*Material shown*
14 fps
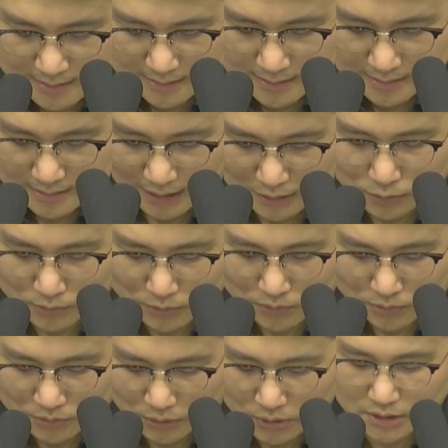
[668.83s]

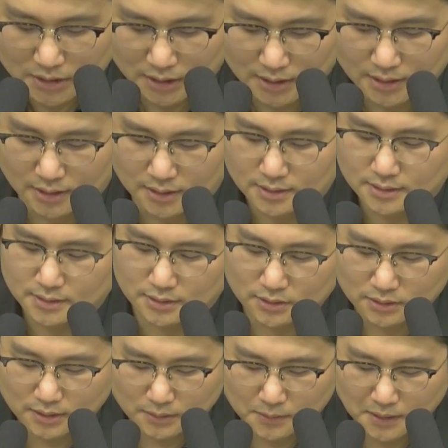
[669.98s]
나도 너희가
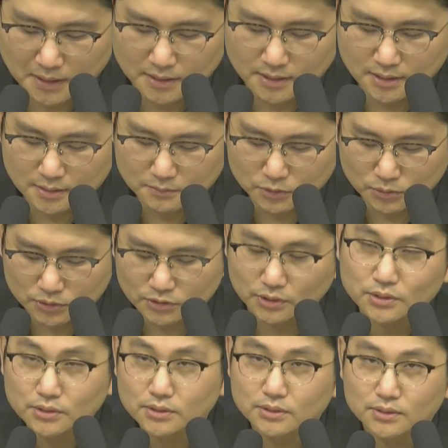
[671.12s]
그렇게
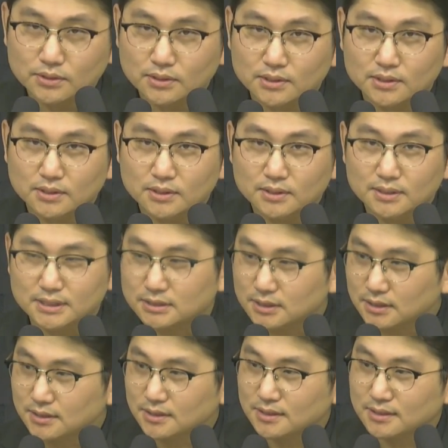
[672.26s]
회개함으로써
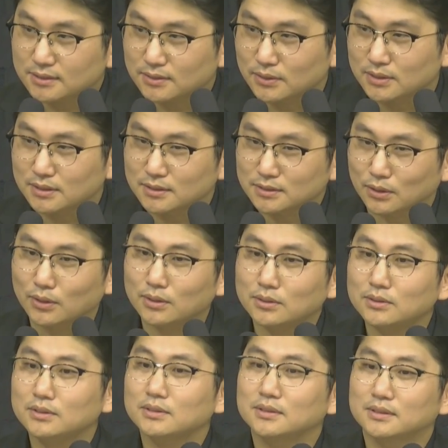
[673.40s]
이제 너희를
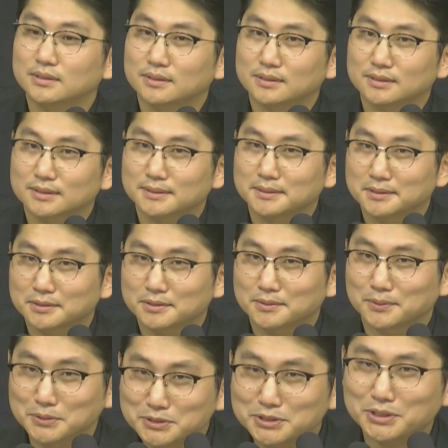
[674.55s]
더
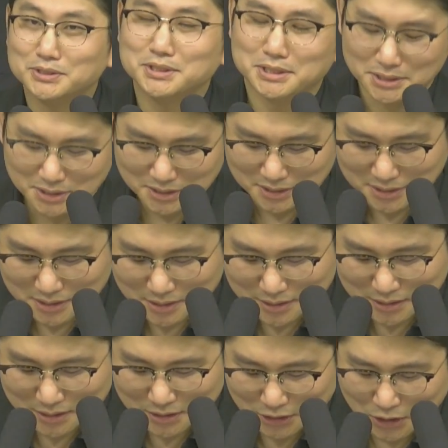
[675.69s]
온전히
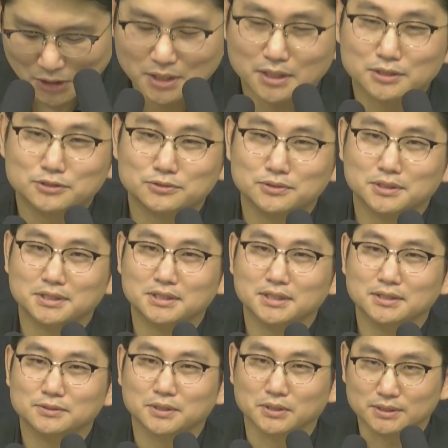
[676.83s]
신뢰할 수
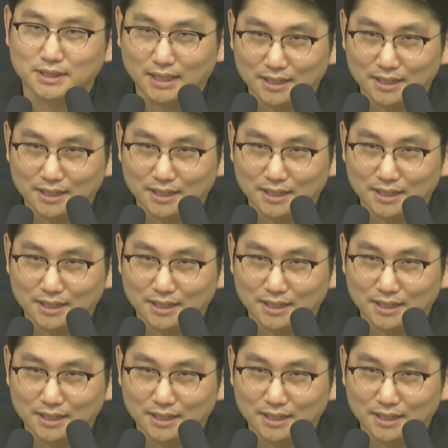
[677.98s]
있게 되었다.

*Activity*
A word-for-word copy of every entry, with the pictures left out, is the required answer.

*Exercise response*
14 fps
[668.83s]

[669.98s]
나도 너희가
[671.12s]
그렇게
[672.26s]
회개함으로써
[673.40s]
이제 너희를
[674.55s]
더
[675.69s]
온전히
[676.83s]
신뢰할 수
[677.98s]
있게 되었다.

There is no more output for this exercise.